- **Task**
Exclude the images and transcribe the entries below precisely.

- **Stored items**
>>>
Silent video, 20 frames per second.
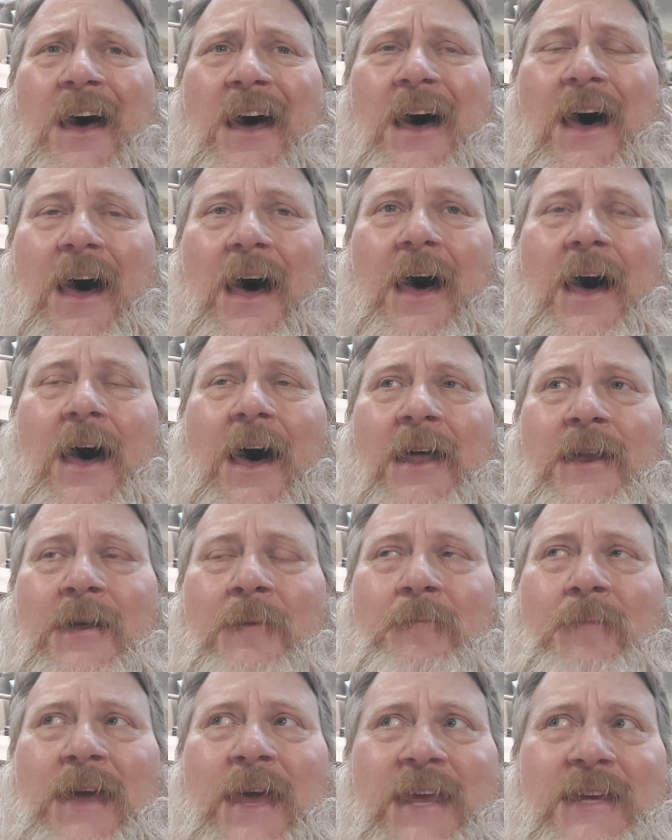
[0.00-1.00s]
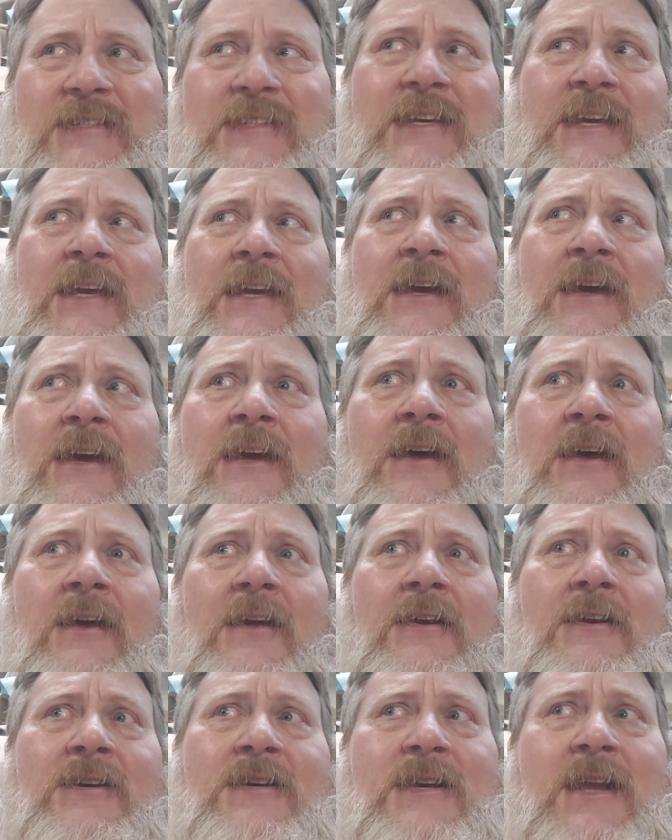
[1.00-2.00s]
an amazing
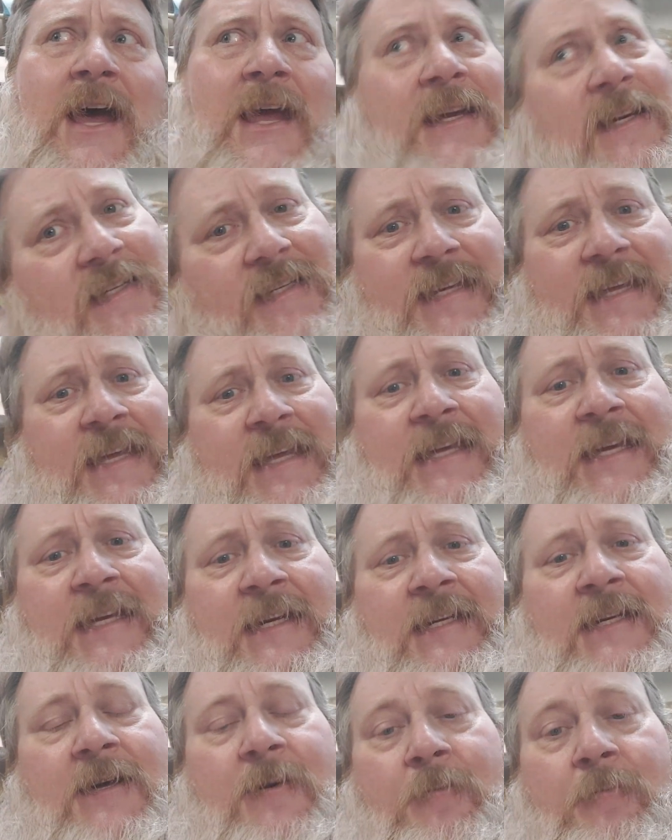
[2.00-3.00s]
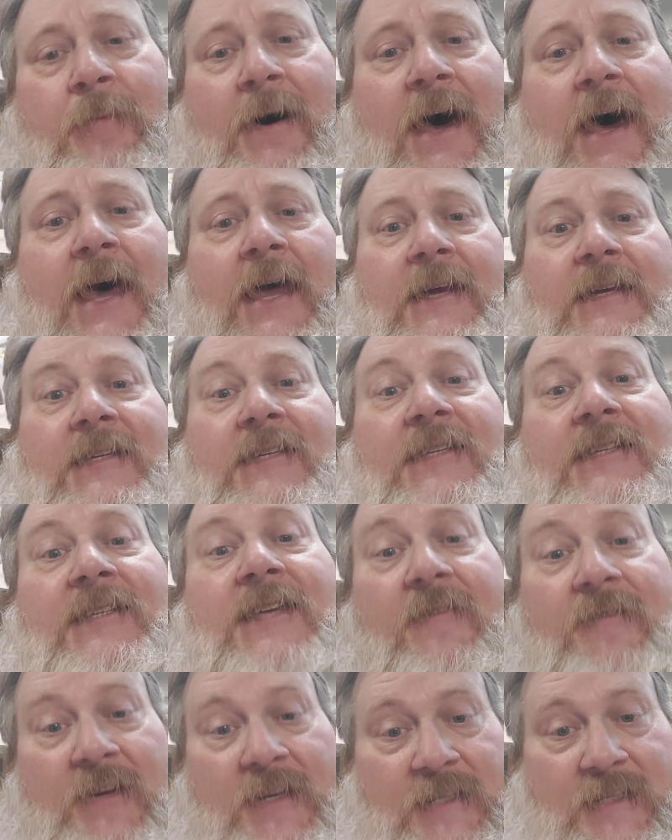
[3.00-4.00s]
19 by
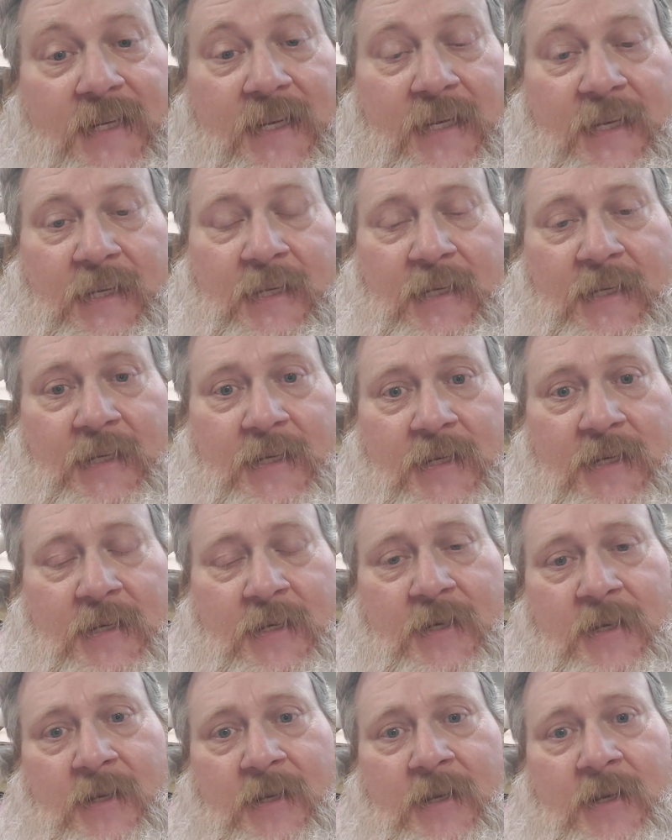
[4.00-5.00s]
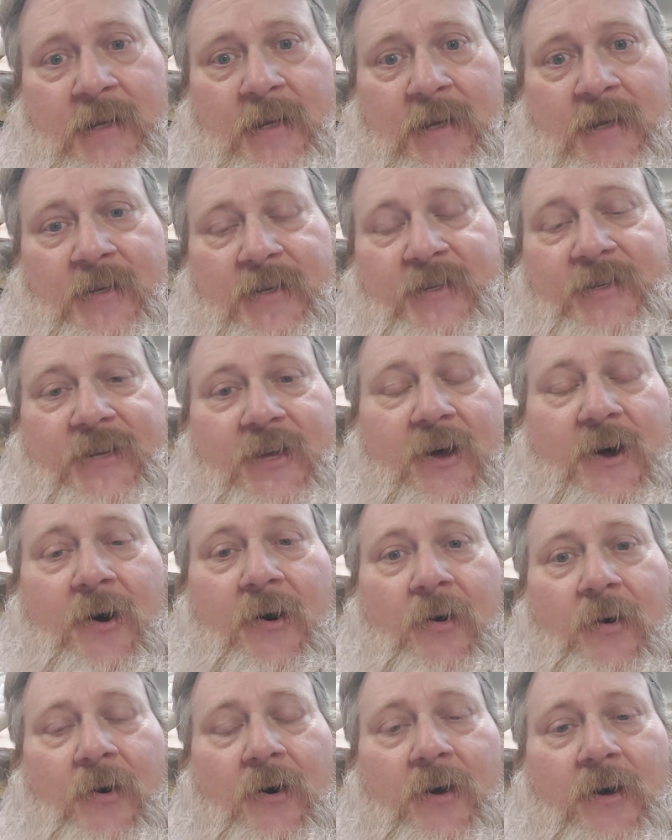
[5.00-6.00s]
17.
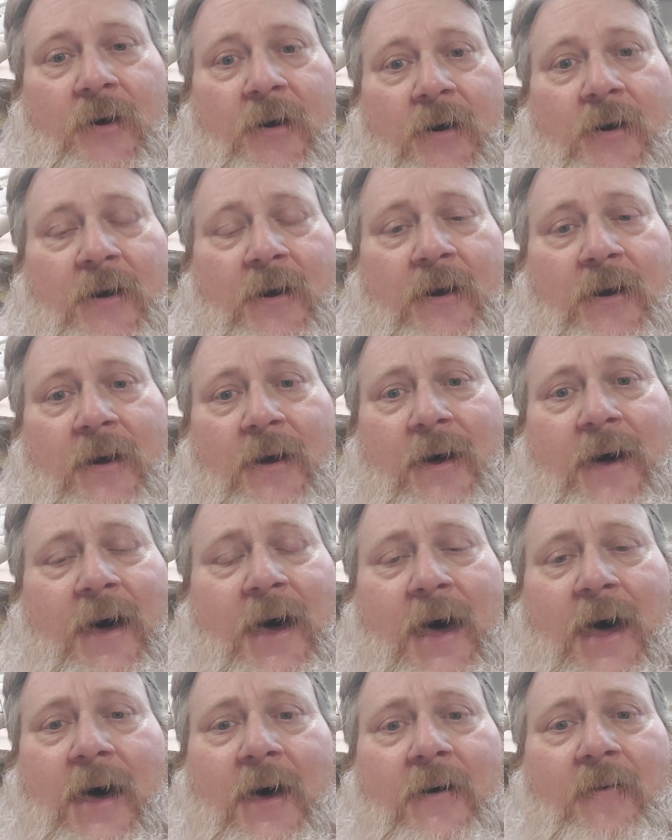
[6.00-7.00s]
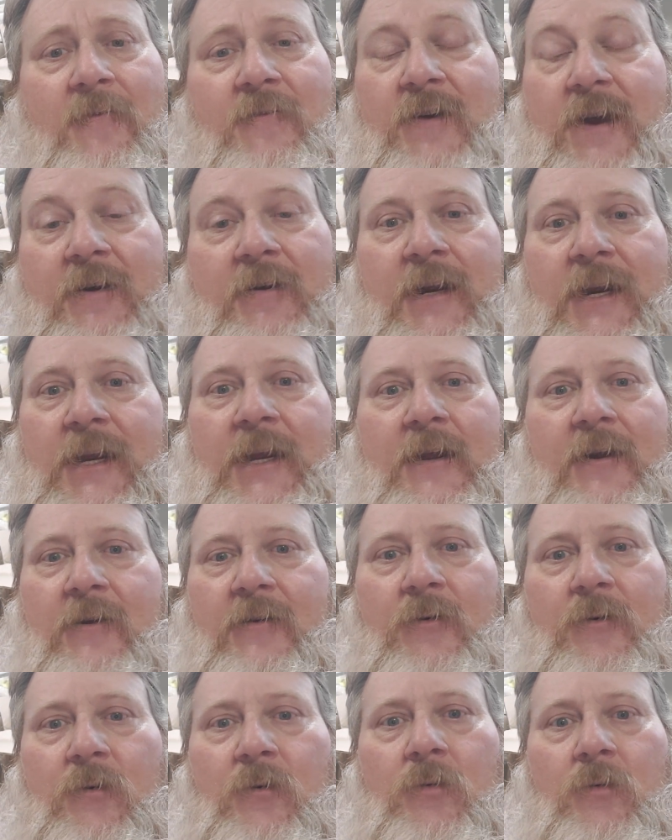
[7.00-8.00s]
So very
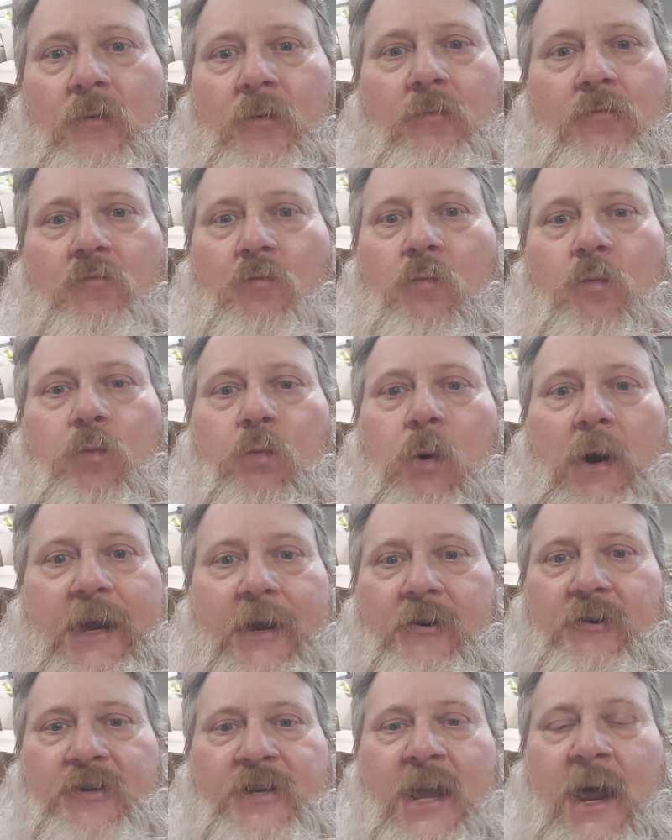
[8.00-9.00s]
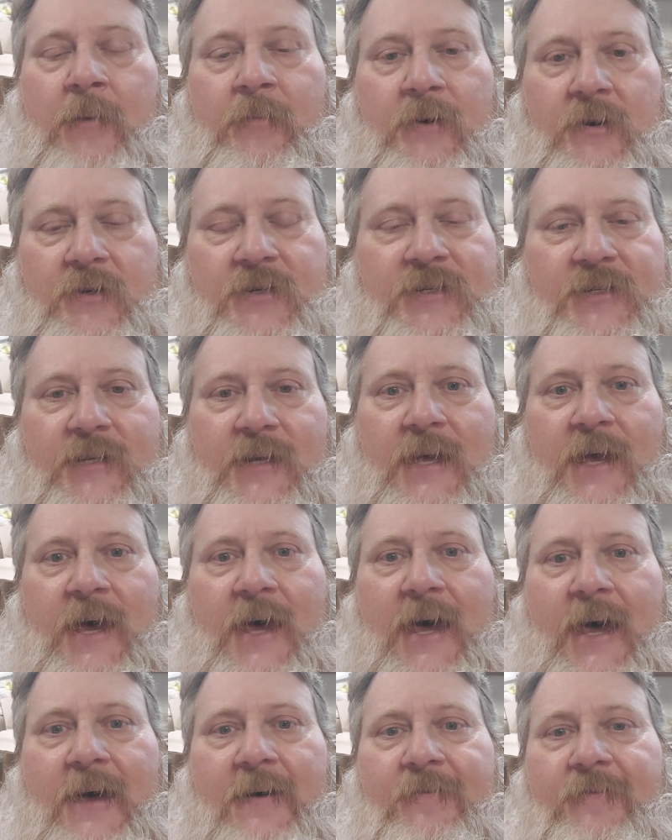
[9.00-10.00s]
weird numbers
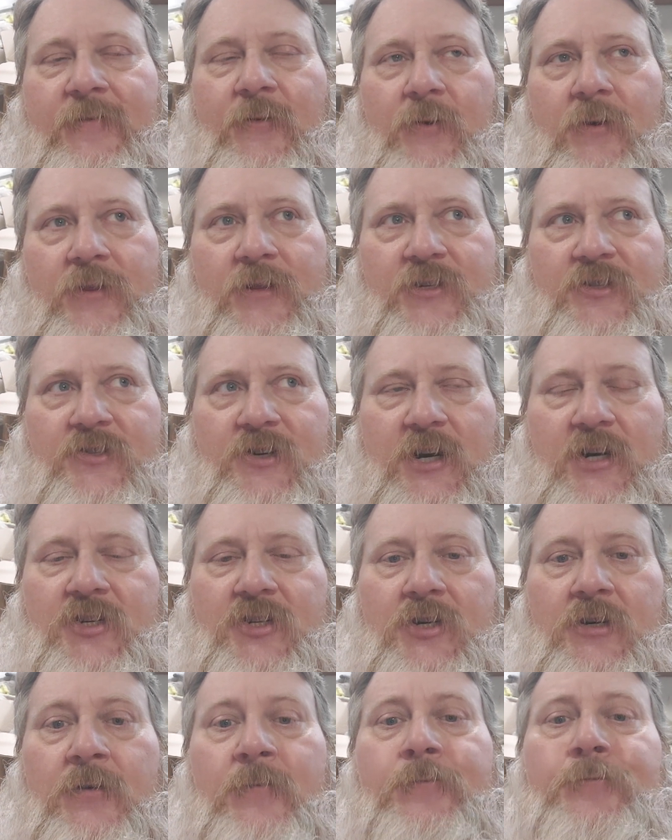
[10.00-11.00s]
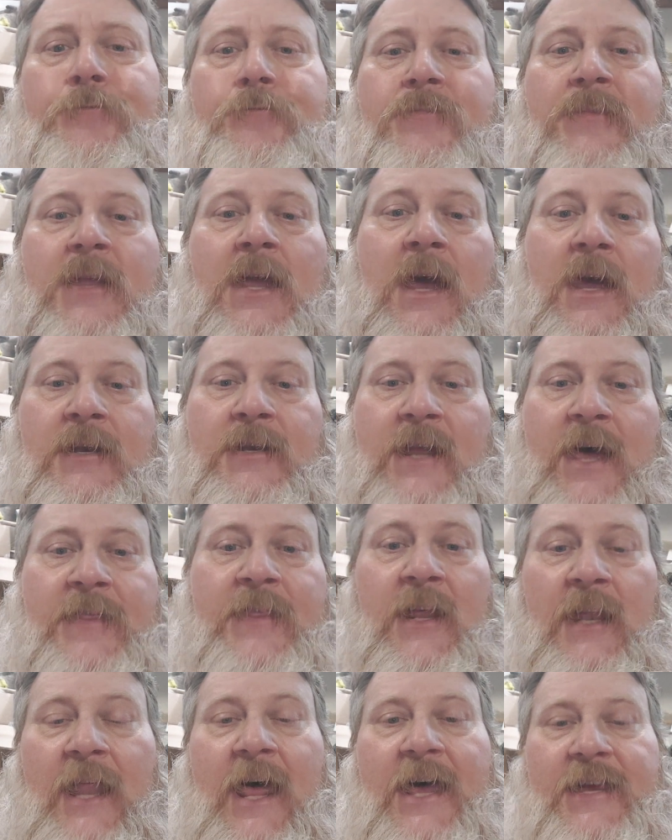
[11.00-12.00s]
for the structure.
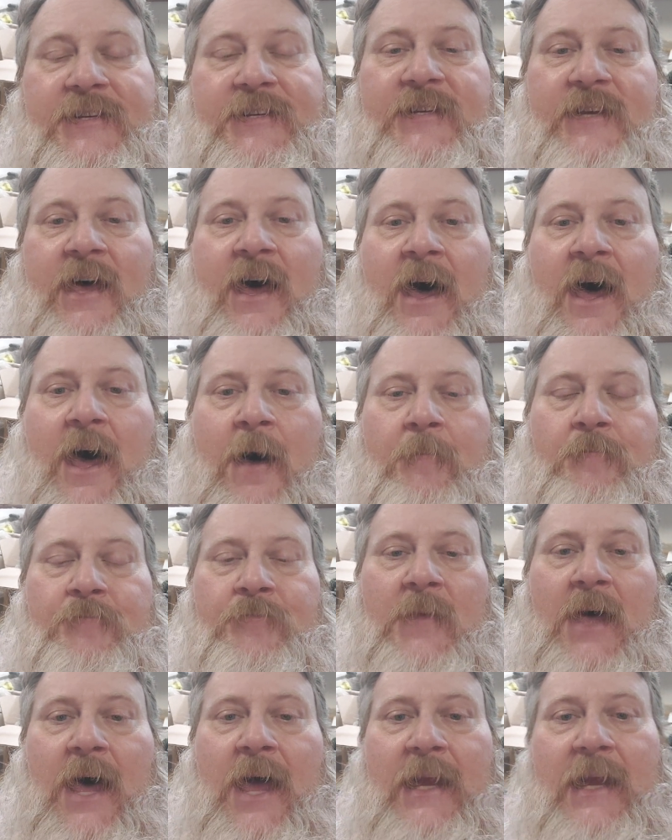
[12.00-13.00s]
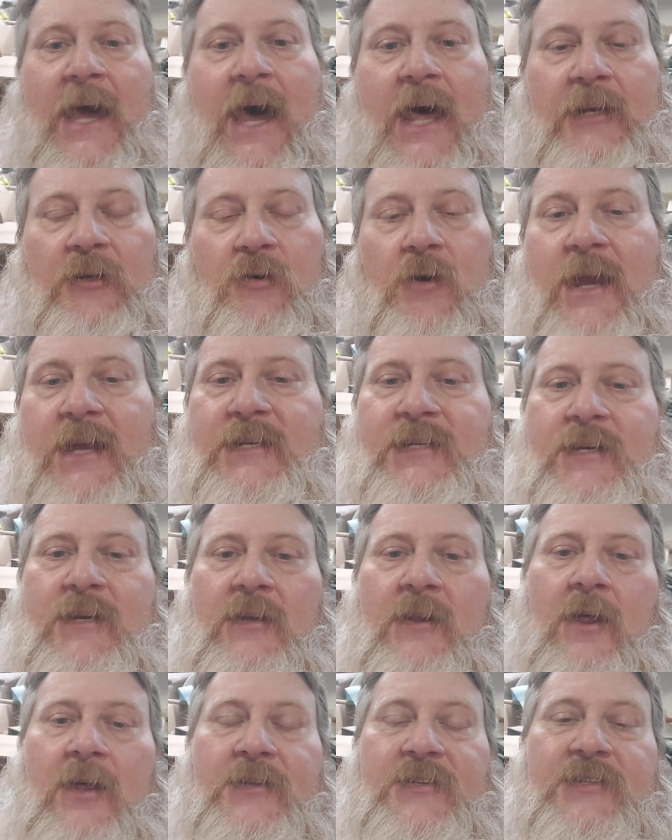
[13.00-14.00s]
Nonetheless, I got a great
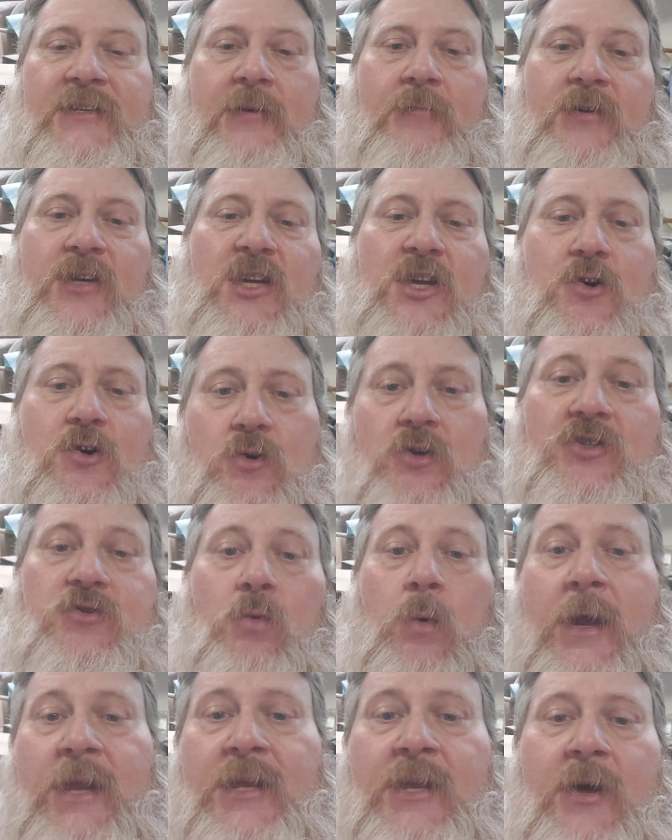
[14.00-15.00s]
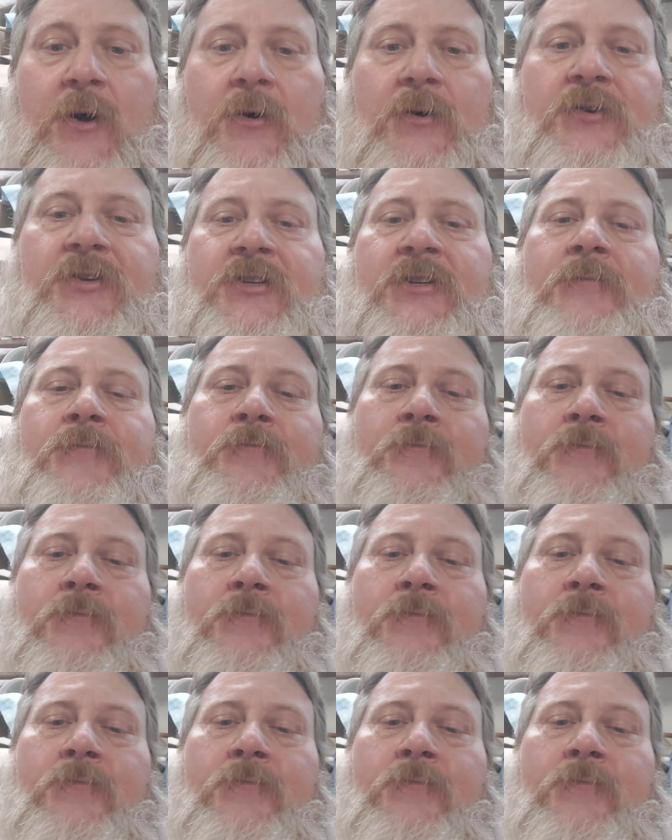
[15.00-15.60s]
deal on some huge windows.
<<<
- **Problem solution**
Silent video, 20 frames per second.
[0.00-1.00s]
[1.00-2.00s]
an amazing
[2.00-3.00s]
[3.00-4.00s]
19 by
[4.00-5.00s]
[5.00-6.00s]
17.
[6.00-7.00s]
[7.00-8.00s]
So very
[8.00-9.00s]
[9.00-10.00s]
weird numbers
[10.00-11.00s]
[11.00-12.00s]
for the structure.
[12.00-13.00s]
[13.00-14.00s]
Nonetheless, I got a great
[14.00-15.00s]
[15.00-15.60s]
deal on some huge windows.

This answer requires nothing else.